My life: An unfinished jigsaw puzzle

Some gardeners have a knack for arranging flowers in a garden as easily as if they were in a vase. I am quite a novice at choosing nice color vignettes and combinations. Thankfully, flower beds are very forgiving, and plants grown together tend to get along, anyway.

Currently I am putting together a bed of colors that I normally would avoid. I had specimens that could not be ignored — tiger lilies, orange cannas, kniphofia; even the scorned “ditch lily.” They look fabulous together!

Little by little I am moving the hues that go together into their own groups. Reds and purples have been collecting in the front corner bed.

Now it is time to start arranging the collections into better combinations, with height and color balance taken into consideration. I’ve become aware that I have a few very vivid iris that would look stunning together.

The magenta-hued “Hot Spiced Wine” iris is almost the same color tones as “Xanthippe’s Halo,” and they would look really nice near the new “Fiery Temper.” Add a little “Superstition” black iris, and some red “Indian Chief,” maybe a “Devil’s Eye” daylily, and I think we have a color palette that will really pop. The names might be a little scary together, though! Maybe I could put the feathery Tansy in among the straight-leaved iris to calm things down.

This reminds me of the way a jigsaw puzzle is done. I might collect similar pieces into one general area, and then start putting them together.

The big difference is that my garden rewards me long before it is completed. In fact, experienced gardeners say that a garden is never really finished.

Too often I have looked at a task or even on whole sections of my life as if it were an unfinished jigsaw puzzle. Now that I see a work in progress in the form of a garden, I understand better. I wanted to get it done, and done right. In real life, though, there are so many opportunities to change and even to turn mistakes into something good.

We may wonder how to fit together good parenting, work, gardening, cooking, community work, Bible class teaching, and other things into one short week. It can seem like scattered puzzle pieces, with some missing!

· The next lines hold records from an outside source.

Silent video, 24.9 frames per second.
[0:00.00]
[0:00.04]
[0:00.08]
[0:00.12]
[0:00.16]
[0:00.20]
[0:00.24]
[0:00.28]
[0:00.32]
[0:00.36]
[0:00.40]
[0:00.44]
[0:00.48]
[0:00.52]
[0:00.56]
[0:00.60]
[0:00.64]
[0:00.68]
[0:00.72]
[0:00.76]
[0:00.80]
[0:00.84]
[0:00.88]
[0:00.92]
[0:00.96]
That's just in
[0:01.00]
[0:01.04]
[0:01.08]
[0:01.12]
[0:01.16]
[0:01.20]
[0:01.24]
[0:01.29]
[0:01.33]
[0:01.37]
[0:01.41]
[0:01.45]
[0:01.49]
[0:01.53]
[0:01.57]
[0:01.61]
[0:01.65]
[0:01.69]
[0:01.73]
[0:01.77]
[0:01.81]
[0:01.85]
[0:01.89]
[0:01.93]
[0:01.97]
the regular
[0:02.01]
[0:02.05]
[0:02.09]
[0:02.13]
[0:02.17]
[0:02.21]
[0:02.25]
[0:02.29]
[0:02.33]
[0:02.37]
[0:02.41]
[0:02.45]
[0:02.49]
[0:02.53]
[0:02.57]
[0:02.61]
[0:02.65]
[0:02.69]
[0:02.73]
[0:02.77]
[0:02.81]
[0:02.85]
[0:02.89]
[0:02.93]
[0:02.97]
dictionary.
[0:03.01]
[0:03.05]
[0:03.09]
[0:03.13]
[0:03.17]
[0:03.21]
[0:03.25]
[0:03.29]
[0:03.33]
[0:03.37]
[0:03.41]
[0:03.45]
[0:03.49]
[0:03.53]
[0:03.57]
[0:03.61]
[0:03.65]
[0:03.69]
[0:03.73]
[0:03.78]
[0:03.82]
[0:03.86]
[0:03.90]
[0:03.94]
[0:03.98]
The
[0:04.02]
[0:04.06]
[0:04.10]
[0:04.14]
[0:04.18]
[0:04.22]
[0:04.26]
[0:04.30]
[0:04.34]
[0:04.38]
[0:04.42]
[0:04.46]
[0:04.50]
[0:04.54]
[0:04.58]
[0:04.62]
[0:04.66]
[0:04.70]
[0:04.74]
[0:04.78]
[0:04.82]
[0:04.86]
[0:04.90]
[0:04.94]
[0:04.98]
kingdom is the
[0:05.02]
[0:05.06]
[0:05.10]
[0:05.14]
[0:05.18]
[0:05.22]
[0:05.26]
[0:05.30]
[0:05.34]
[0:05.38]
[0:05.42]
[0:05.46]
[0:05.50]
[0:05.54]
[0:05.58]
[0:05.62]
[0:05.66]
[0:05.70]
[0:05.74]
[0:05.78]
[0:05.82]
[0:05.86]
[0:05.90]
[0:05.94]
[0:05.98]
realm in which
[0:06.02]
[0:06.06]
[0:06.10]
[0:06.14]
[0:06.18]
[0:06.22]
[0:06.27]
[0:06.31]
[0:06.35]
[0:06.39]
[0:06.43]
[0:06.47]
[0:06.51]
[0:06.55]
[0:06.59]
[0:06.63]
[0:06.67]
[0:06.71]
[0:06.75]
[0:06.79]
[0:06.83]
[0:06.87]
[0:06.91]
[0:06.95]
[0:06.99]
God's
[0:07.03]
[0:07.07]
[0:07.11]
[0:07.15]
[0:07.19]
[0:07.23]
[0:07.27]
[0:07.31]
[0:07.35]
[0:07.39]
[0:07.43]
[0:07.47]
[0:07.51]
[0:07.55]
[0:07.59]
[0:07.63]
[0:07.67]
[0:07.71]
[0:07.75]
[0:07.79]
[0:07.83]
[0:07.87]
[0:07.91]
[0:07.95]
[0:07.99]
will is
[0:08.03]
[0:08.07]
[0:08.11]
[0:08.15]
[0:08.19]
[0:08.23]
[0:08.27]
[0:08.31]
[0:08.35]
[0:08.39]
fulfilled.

Puzzle pieces may not fit more than one way. In a garden, however, as in life, there are myriad good choices that can be made.

There are really only a few choices that are non-negotiable, that must be made right or the rest of the puzzle will be wrong. Choosing correctly on these will ensure that all other choices will line up.

This is not to say that we won’t fall into sin, or miss the mark. But if our priorities are right from the start, even the recovery from these poor choices will be made so much easier.

Joshua called Israel to an important choice — to follow the true God or impostor gods. Then he set the example and loudly declared it.

“Choose this day whom you will serve, but as for me and my house, we will serve the LORD” (Joshua 24:15).

These refugees from slavery then proceeded to put together a nation of twelve tribes, their borders fitting together correctly like a puzzle. They had judges, then kings; they chose wrong and then were captured and exiled. They came back and rebuilt. God preserved Israel well enough to raise up a Savior for all of us. The puzzle was complete!

Now we must fit together the pieces we have in our own hands.